• [TASK STATEMENT] Only the lines from the start of the entries through the line with "[00:05:04.34 to 00:05:14.94]" are wanted; please output them exactly.

(Records from a collection)
=== Begin Enclosure ===
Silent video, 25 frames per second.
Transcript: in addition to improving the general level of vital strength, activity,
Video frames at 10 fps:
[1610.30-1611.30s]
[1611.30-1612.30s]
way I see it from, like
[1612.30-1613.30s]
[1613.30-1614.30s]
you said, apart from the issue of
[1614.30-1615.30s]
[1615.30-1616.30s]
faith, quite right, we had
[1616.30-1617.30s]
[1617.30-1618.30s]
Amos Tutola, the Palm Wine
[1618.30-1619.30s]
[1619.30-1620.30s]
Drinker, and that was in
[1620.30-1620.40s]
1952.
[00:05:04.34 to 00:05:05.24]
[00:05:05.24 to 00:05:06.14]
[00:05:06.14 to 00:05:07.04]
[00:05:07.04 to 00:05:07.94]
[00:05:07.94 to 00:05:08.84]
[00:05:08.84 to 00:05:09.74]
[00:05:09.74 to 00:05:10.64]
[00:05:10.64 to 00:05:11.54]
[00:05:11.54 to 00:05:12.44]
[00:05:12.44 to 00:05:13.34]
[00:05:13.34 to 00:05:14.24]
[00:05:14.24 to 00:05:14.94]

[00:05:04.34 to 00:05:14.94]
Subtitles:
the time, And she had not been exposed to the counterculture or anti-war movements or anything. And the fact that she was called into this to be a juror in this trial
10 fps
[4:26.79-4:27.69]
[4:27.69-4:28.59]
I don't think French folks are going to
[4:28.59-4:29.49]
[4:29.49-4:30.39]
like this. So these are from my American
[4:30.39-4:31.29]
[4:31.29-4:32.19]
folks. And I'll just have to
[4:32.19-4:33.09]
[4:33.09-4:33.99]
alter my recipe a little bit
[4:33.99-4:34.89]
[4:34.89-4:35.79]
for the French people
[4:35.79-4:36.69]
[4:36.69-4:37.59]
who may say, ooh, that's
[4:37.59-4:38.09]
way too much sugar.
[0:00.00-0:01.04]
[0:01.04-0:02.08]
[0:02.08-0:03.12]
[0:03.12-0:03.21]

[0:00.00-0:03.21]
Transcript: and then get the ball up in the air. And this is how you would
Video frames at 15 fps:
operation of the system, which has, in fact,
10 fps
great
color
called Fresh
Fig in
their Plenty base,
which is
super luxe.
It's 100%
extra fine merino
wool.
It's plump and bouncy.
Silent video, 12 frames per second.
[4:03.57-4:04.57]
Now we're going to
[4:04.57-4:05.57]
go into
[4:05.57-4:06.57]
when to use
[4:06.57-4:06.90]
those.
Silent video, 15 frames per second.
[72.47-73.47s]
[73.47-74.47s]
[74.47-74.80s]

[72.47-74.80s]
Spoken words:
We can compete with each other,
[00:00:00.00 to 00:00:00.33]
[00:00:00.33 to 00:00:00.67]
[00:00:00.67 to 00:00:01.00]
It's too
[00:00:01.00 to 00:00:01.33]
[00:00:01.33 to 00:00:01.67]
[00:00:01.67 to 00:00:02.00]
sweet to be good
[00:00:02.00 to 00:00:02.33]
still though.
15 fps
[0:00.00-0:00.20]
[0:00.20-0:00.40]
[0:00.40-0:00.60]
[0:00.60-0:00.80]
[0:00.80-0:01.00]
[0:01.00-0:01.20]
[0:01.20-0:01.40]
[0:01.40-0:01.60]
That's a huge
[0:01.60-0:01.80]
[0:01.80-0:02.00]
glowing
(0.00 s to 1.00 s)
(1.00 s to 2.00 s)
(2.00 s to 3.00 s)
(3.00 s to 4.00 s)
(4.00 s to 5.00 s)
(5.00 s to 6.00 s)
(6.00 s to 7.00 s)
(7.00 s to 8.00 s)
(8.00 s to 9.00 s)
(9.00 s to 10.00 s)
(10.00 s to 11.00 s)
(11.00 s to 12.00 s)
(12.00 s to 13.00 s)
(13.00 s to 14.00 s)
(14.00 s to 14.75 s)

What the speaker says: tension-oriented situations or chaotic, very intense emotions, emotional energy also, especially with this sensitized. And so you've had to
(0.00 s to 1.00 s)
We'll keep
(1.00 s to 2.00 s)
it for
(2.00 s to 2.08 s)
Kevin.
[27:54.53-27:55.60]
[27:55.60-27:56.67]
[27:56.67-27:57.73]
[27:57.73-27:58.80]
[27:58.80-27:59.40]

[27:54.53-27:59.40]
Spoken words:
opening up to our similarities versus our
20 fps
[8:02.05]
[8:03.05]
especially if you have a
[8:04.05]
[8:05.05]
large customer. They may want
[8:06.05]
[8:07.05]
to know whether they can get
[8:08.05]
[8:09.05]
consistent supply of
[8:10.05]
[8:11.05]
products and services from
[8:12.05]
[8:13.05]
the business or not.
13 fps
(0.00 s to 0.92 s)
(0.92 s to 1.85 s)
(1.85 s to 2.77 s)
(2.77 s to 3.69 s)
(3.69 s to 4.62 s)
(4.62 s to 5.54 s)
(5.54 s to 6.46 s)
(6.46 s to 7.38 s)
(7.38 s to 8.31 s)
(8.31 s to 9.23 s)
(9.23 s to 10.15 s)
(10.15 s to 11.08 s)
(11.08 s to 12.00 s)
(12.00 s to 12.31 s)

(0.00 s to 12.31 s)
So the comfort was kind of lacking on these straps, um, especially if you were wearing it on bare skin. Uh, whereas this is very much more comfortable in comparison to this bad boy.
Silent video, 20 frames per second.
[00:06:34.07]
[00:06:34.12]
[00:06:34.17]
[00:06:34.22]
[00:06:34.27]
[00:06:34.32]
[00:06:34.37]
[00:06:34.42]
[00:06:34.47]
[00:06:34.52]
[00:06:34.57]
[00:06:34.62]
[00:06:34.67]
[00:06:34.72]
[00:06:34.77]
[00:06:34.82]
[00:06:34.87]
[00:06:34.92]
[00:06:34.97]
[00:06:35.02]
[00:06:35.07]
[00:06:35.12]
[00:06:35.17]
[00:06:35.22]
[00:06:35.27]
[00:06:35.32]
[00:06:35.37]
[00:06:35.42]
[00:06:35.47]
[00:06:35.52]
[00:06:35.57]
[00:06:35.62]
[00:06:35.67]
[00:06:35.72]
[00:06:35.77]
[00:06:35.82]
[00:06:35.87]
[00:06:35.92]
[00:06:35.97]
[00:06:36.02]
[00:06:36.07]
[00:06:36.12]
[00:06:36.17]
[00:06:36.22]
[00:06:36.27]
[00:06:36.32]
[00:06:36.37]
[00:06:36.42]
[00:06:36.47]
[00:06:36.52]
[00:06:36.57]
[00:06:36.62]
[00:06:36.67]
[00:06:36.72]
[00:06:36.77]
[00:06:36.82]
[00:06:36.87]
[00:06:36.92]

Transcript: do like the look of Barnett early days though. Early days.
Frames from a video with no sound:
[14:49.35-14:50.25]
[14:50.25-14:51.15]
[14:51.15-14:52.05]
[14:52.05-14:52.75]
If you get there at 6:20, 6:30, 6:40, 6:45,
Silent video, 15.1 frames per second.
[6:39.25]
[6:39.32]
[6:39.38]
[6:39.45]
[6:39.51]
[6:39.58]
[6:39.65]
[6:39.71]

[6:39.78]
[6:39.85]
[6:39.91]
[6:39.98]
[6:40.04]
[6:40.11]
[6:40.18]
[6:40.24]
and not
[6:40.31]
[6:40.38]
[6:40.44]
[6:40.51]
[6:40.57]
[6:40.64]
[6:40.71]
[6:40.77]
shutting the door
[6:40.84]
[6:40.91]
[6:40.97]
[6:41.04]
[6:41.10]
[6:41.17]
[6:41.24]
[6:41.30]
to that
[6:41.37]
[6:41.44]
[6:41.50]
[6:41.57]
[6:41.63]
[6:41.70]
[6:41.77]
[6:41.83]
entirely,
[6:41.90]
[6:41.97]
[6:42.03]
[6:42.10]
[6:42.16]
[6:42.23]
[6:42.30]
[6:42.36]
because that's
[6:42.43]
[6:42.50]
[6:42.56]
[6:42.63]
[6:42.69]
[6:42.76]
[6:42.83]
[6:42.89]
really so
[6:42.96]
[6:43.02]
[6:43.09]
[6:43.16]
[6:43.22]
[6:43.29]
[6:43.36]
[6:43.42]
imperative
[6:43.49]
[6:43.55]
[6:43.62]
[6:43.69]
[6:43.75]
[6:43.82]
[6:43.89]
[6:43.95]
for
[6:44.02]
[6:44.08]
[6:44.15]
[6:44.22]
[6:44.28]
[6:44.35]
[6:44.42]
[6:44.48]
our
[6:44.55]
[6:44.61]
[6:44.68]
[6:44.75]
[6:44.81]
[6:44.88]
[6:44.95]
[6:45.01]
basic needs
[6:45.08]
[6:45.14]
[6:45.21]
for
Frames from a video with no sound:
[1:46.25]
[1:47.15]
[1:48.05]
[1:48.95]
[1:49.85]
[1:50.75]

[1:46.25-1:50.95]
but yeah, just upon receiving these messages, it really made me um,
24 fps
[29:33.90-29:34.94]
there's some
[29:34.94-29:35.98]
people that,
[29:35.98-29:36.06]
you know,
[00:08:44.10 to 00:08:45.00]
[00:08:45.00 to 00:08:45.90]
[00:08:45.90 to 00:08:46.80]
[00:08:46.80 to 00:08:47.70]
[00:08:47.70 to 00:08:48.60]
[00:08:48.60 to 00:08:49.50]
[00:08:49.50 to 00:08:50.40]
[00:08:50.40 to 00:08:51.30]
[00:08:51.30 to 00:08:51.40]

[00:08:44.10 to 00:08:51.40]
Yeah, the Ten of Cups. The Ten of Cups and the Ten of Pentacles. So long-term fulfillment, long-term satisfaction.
=== End Enclosure ===
• [RESPONSE AREA]
Silent video, 25 frames per second.
Transcript: in addition to improving the general level of vital strength, activity,
Video frames at 10 fps:
[1610.30-1611.30s]
[1611.30-1612.30s]
way I see it from, like
[1612.30-1613.30s]
[1613.30-1614.30s]
you said, apart from the issue of
[1614.30-1615.30s]
[1615.30-1616.30s]
faith, quite right, we had
[1616.30-1617.30s]
[1617.30-1618.30s]
Amos Tutola, the Palm Wine
[1618.30-1619.30s]
[1619.30-1620.30s]
Drinker, and that was in
[1620.30-1620.40s]
1952.
[00:05:04.34 to 00:05:05.24]
[00:05:05.24 to 00:05:06.14]
[00:05:06.14 to 00:05:07.04]
[00:05:07.04 to 00:05:07.94]
[00:05:07.94 to 00:05:08.84]
[00:05:08.84 to 00:05:09.74]
[00:05:09.74 to 00:05:10.64]
[00:05:10.64 to 00:05:11.54]
[00:05:11.54 to 00:05:12.44]
[00:05:12.44 to 00:05:13.34]
[00:05:13.34 to 00:05:14.24]
[00:05:14.24 to 00:05:14.94]

[00:05:04.34 to 00:05:14.94]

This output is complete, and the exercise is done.